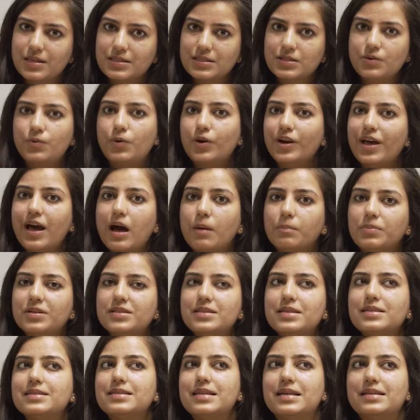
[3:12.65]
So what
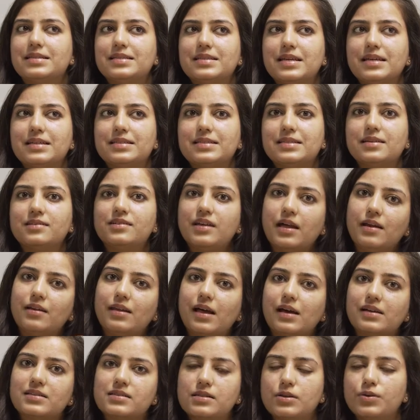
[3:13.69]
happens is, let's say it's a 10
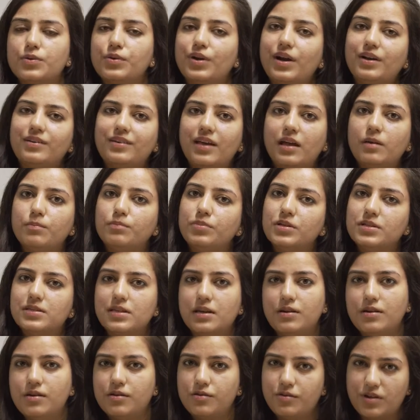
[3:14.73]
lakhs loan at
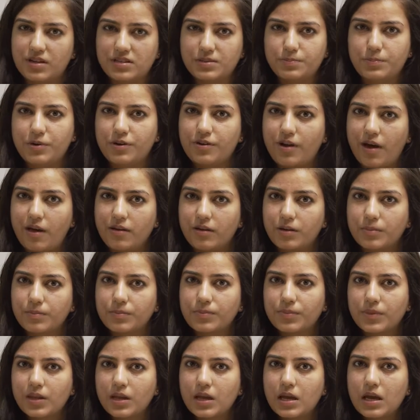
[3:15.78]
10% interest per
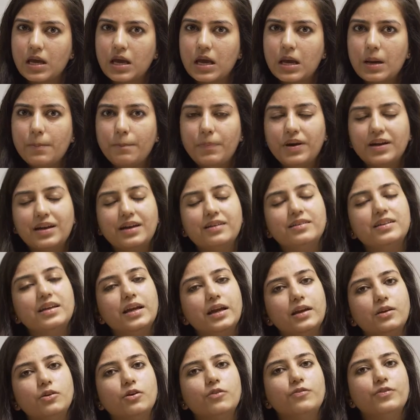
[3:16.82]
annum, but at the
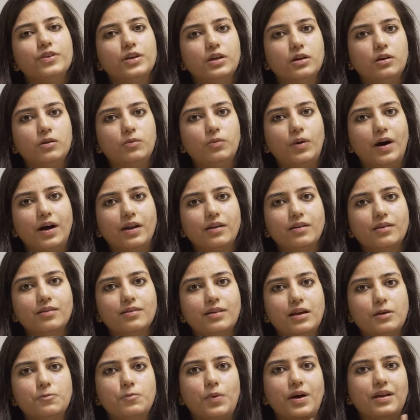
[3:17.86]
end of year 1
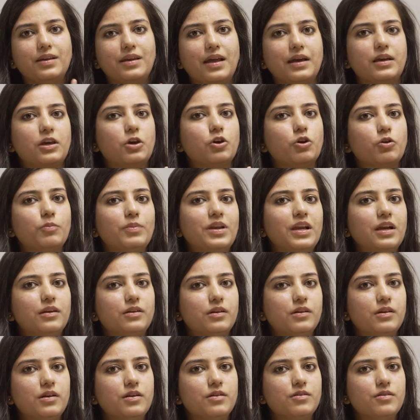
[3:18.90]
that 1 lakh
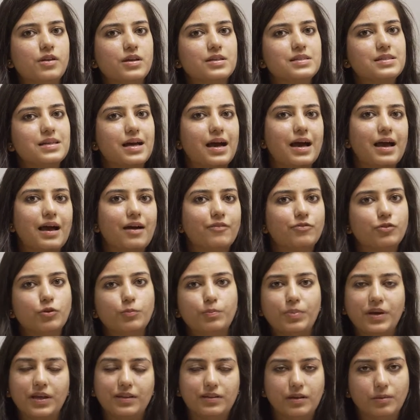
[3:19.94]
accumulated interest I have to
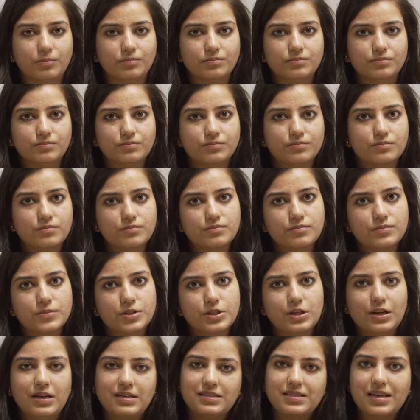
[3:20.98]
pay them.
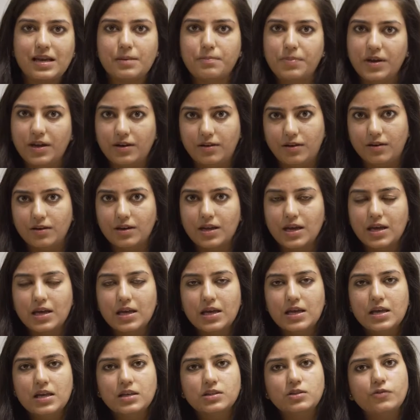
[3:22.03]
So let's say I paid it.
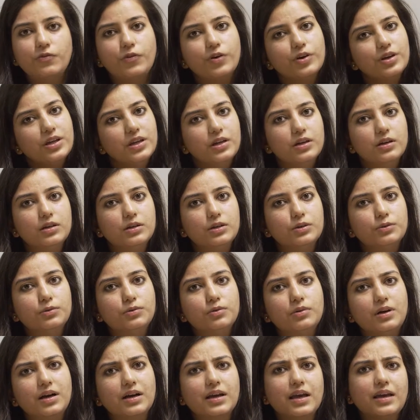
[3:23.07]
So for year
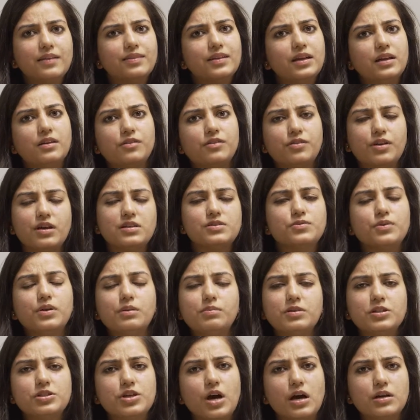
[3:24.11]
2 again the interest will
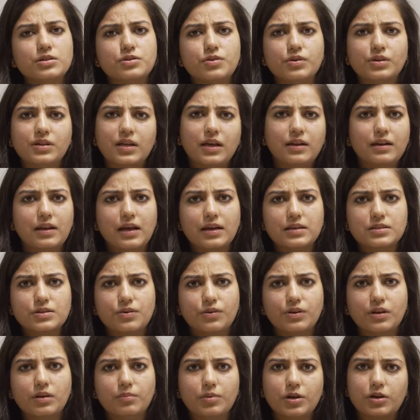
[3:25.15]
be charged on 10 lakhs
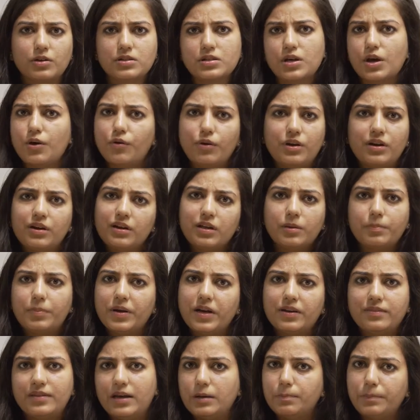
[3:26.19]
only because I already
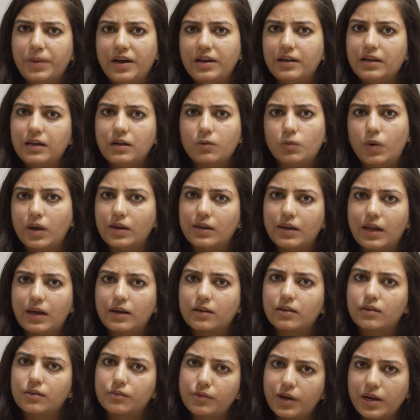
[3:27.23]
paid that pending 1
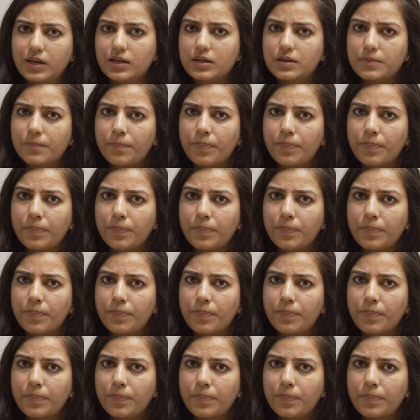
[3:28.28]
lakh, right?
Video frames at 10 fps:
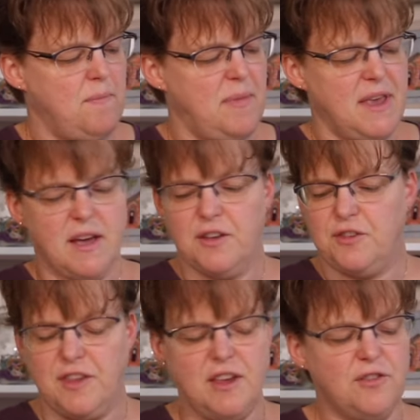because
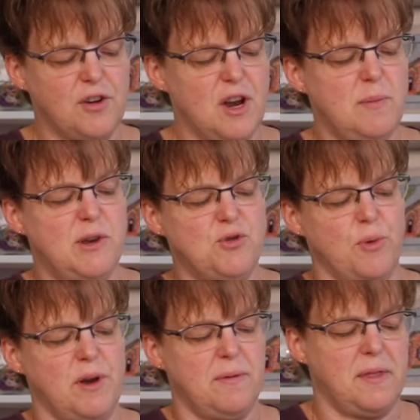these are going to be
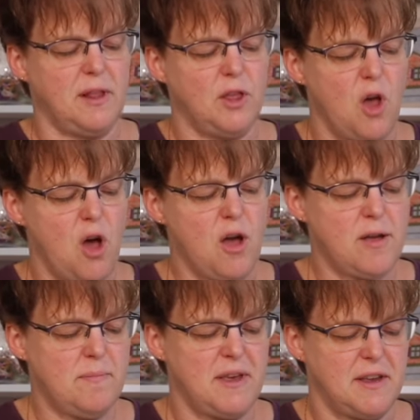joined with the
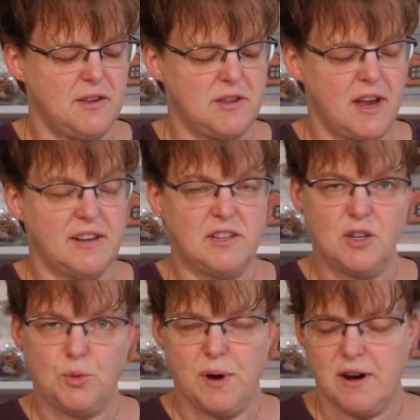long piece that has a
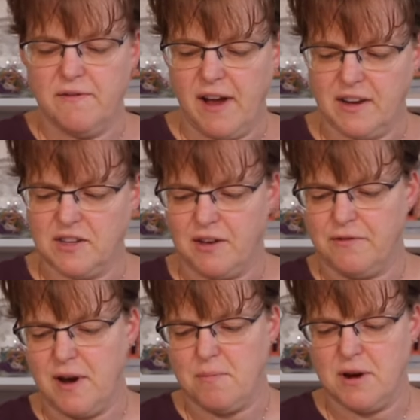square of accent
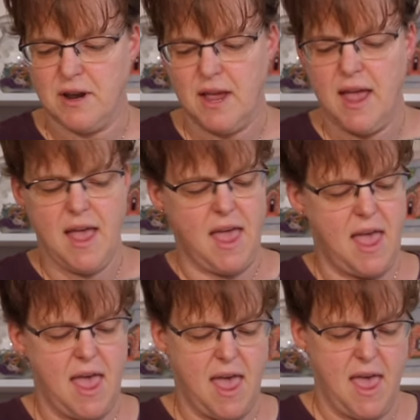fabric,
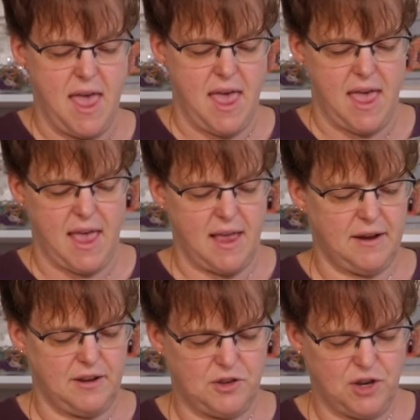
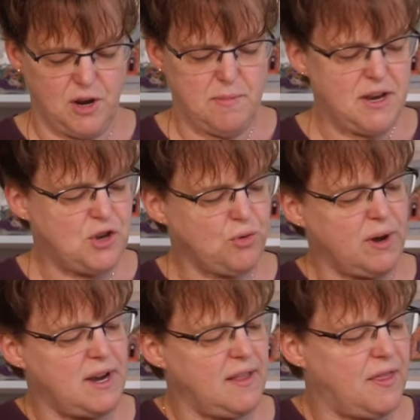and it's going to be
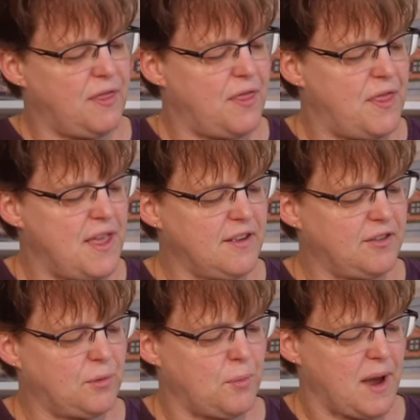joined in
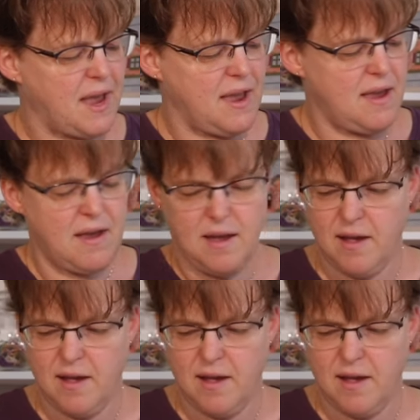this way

------------------------------------------------

— DIRECTIONS —
Set down the whole listing exactly as given, except for the pictures.

— RESULT OF THE TASK —
[3:12.65]
So what
[3:13.69]
happens is, let's say it's a 10
[3:14.73]
lakhs loan at
[3:15.78]
10% interest per
[3:16.82]
annum, but at the
[3:17.86]
end of year 1
[3:18.90]
that 1 lakh
[3:19.94]
accumulated interest I have to
[3:20.98]
pay them.
[3:22.03]
So let's say I paid it.
[3:23.07]
So for year
[3:24.11]
2 again the interest will
[3:25.15]
be charged on 10 lakhs
[3:26.19]
only because I already
[3:27.23]
paid that pending 1
[3:28.28]
lakh, right?
Video frames at 10 fps:
because
these are going to be
joined with the
long piece that has a
square of accent
fabric,
and it's going to be
joined in
this way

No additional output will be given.